§ Task prompt
Take the entries below and print all of them exactly, please.

§ The data
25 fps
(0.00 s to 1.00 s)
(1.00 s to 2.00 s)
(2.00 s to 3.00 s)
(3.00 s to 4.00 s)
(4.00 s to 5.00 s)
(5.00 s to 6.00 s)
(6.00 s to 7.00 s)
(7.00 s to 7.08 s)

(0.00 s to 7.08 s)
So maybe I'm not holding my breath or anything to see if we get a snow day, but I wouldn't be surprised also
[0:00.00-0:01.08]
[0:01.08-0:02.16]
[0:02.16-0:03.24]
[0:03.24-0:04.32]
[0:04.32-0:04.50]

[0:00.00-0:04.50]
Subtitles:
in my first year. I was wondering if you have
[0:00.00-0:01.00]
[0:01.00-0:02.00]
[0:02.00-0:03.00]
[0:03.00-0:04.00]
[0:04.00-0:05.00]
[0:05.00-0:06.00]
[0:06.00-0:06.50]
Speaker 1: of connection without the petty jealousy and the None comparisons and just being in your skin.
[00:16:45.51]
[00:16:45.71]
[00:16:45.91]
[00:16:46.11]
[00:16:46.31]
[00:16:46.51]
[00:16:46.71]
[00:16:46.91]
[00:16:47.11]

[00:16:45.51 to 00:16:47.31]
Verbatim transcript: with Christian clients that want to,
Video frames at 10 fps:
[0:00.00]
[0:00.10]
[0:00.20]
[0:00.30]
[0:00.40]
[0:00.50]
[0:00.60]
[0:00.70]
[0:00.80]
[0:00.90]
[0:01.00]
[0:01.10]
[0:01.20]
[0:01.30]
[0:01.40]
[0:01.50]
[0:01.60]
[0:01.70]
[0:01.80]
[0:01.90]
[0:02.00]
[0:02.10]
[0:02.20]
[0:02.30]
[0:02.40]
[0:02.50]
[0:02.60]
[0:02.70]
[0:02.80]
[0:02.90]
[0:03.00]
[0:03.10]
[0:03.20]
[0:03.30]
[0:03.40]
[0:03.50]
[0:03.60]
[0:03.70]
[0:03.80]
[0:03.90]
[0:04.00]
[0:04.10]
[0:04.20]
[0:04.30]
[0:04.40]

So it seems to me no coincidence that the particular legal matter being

§ Answer box
25 fps
(0.00 s to 1.00 s)
(1.00 s to 2.00 s)
(2.00 s to 3.00 s)
(3.00 s to 4.00 s)
(4.00 s to 5.00 s)
(5.00 s to 6.00 s)
(6.00 s to 7.00 s)
(7.00 s to 7.08 s)

(0.00 s to 7.08 s)
So maybe I'm not holding my breath or anything to see if we get a snow day, but I wouldn't be surprised also
[0:00.00-0:01.08]
[0:01.08-0:02.16]
[0:02.16-0:03.24]
[0:03.24-0:04.32]
[0:04.32-0:04.50]

[0:00.00-0:04.50]
Subtitles:
in my first year. I was wondering if you have
[0:00.00-0:01.00]
[0:01.00-0:02.00]
[0:02.00-0:03.00]
[0:03.00-0:04.00]
[0:04.00-0:05.00]
[0:05.00-0:06.00]
[0:06.00-0:06.50]
Speaker 1: of connection without the petty jealousy and the None comparisons and just being in your skin.
[00:16:45.51]
[00:16:45.71]
[00:16:45.91]
[00:16:46.11]
[00:16:46.31]
[00:16:46.51]
[00:16:46.71]
[00:16:46.91]
[00:16:47.11]

[00:16:45.51 to 00:16:47.31]
Verbatim transcript: with Christian clients that want to,
Video frames at 10 fps:
[0:00.00]
[0:00.10]
[0:00.20]
[0:00.30]
[0:00.40]
[0:00.50]
[0:00.60]
[0:00.70]
[0:00.80]
[0:00.90]
[0:01.00]
[0:01.10]
[0:01.20]
[0:01.30]
[0:01.40]
[0:01.50]
[0:01.60]
[0:01.70]
[0:01.80]
[0:01.90]
[0:02.00]
[0:02.10]
[0:02.20]
[0:02.30]
[0:02.40]
[0:02.50]
[0:02.60]
[0:02.70]
[0:02.80]
[0:02.90]
[0:03.00]
[0:03.10]
[0:03.20]
[0:03.30]
[0:03.40]
[0:03.50]
[0:03.60]
[0:03.70]
[0:03.80]
[0:03.90]
[0:04.00]
[0:04.10]
[0:04.20]
[0:04.30]
[0:04.40]

So it seems to me no coincidence that the particular legal matter being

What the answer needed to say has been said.